(Exercise inputs begins)
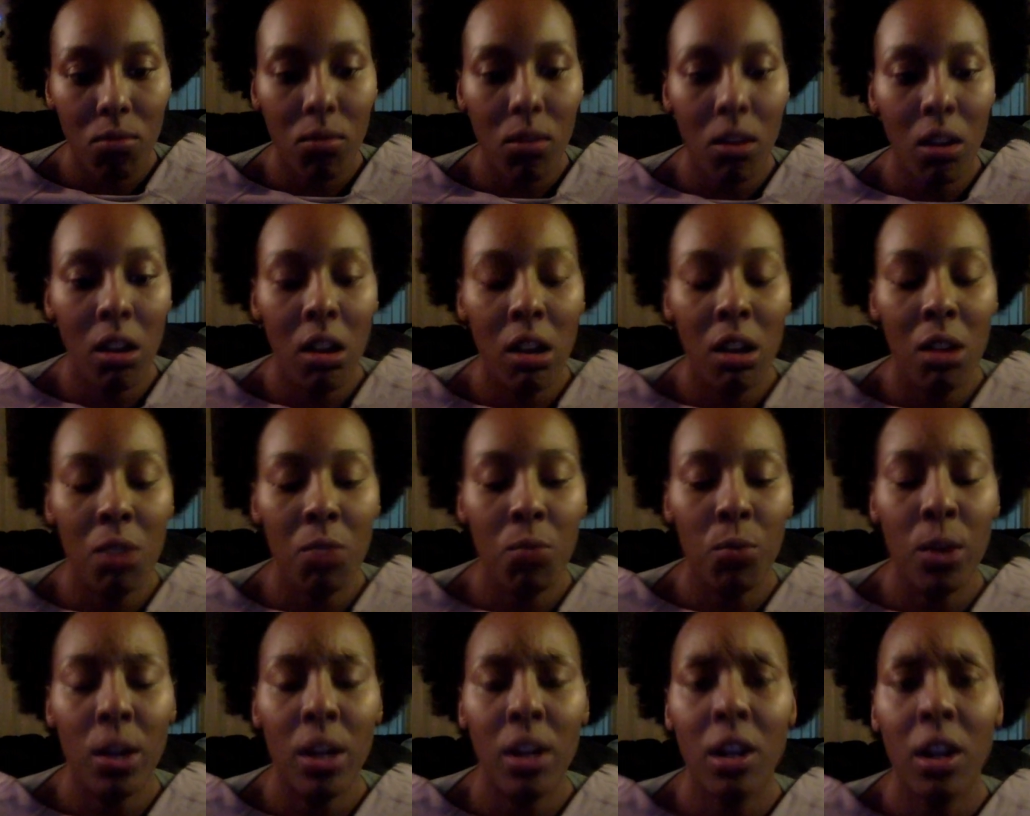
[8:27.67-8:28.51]
and
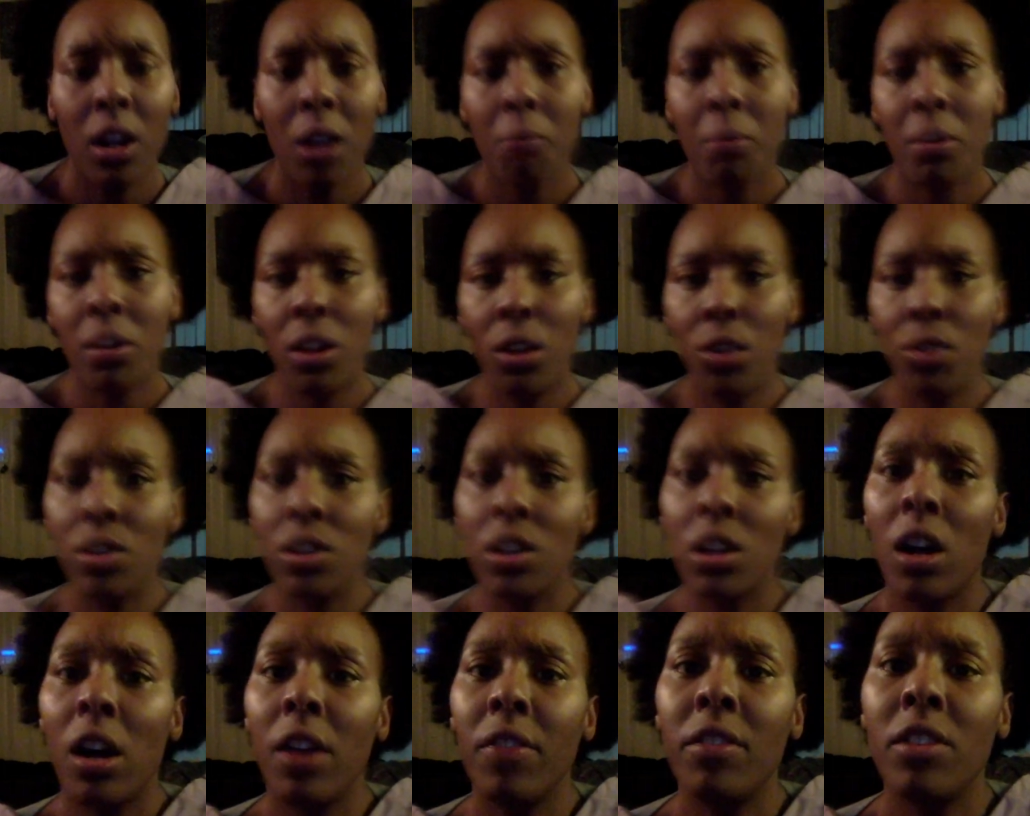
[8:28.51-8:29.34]
we ended up
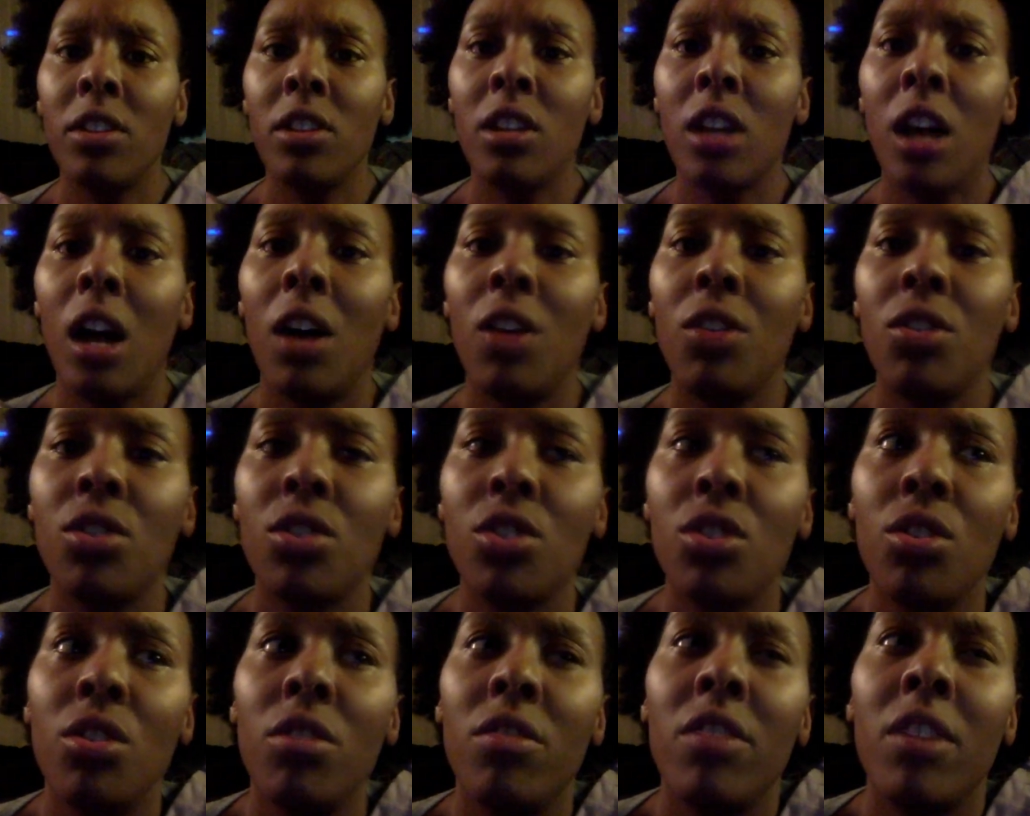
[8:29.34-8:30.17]
closing on this house
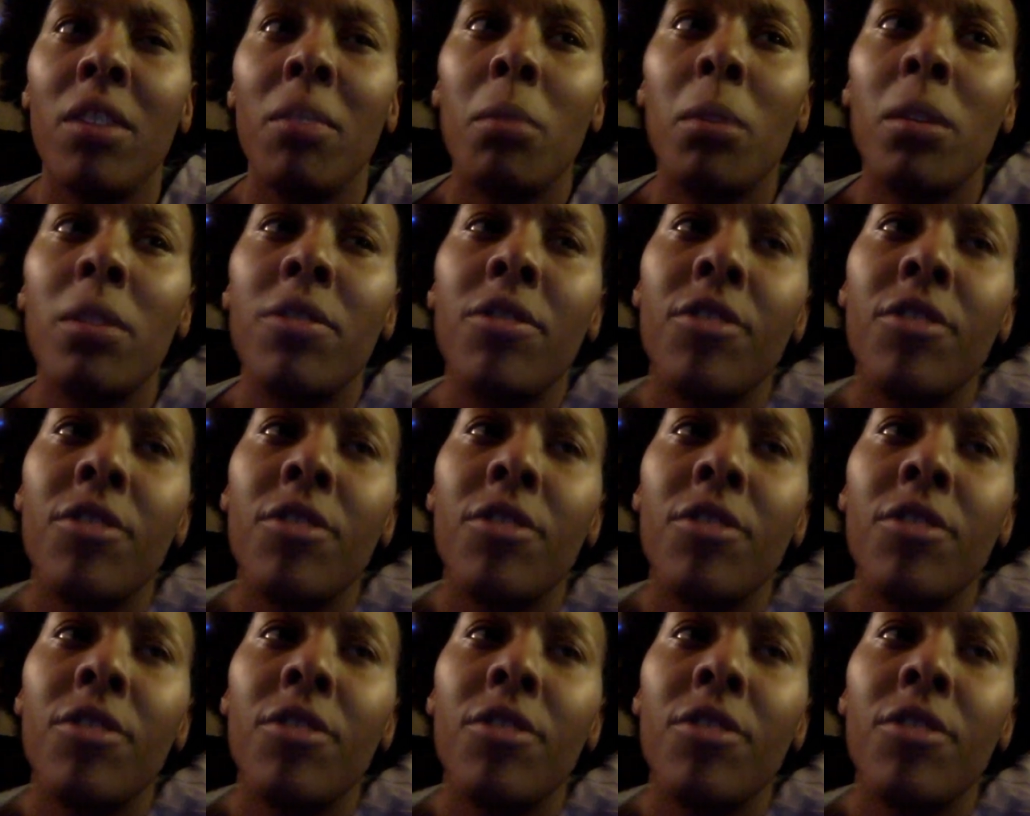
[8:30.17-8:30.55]
November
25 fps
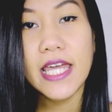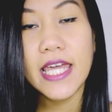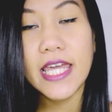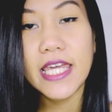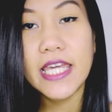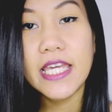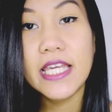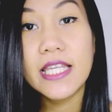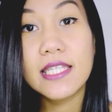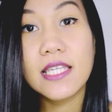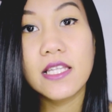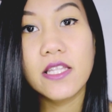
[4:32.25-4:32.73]

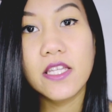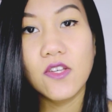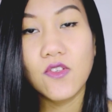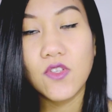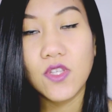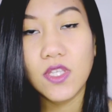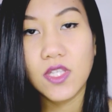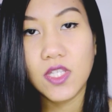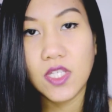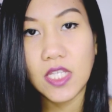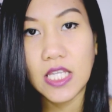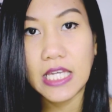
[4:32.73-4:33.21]
easily
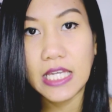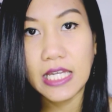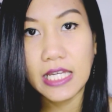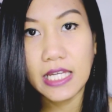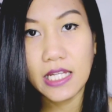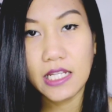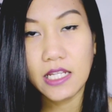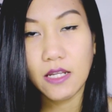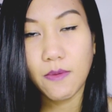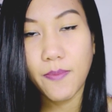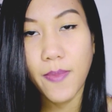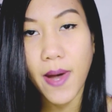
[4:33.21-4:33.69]

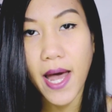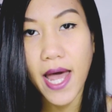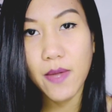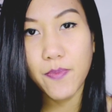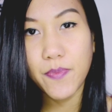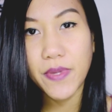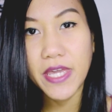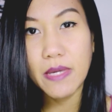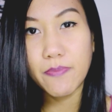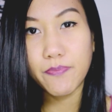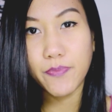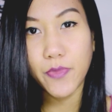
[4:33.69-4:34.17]
seen by
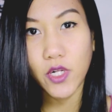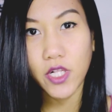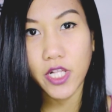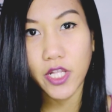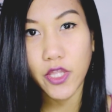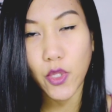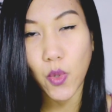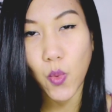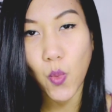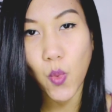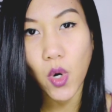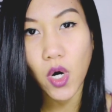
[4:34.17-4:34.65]
people
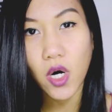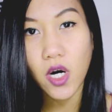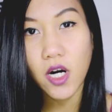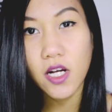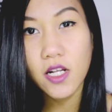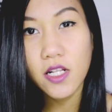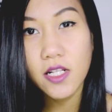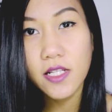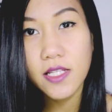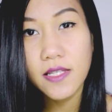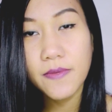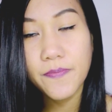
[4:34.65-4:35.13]
in the
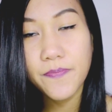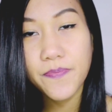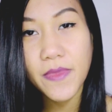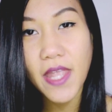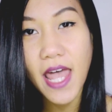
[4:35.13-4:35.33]
world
(Exercise inputs ends)
Go back to the records above and write them out exactly, without the pictures.

# [Expected answer]
[8:27.67-8:28.51]
and
[8:28.51-8:29.34]
we ended up
[8:29.34-8:30.17]
closing on this house
[8:30.17-8:30.55]
November
25 fps
[4:32.25-4:32.73]

[4:32.73-4:33.21]
easily
[4:33.21-4:33.69]

[4:33.69-4:34.17]
seen by
[4:34.17-4:34.65]
people
[4:34.65-4:35.13]
in the
[4:35.13-4:35.33]
world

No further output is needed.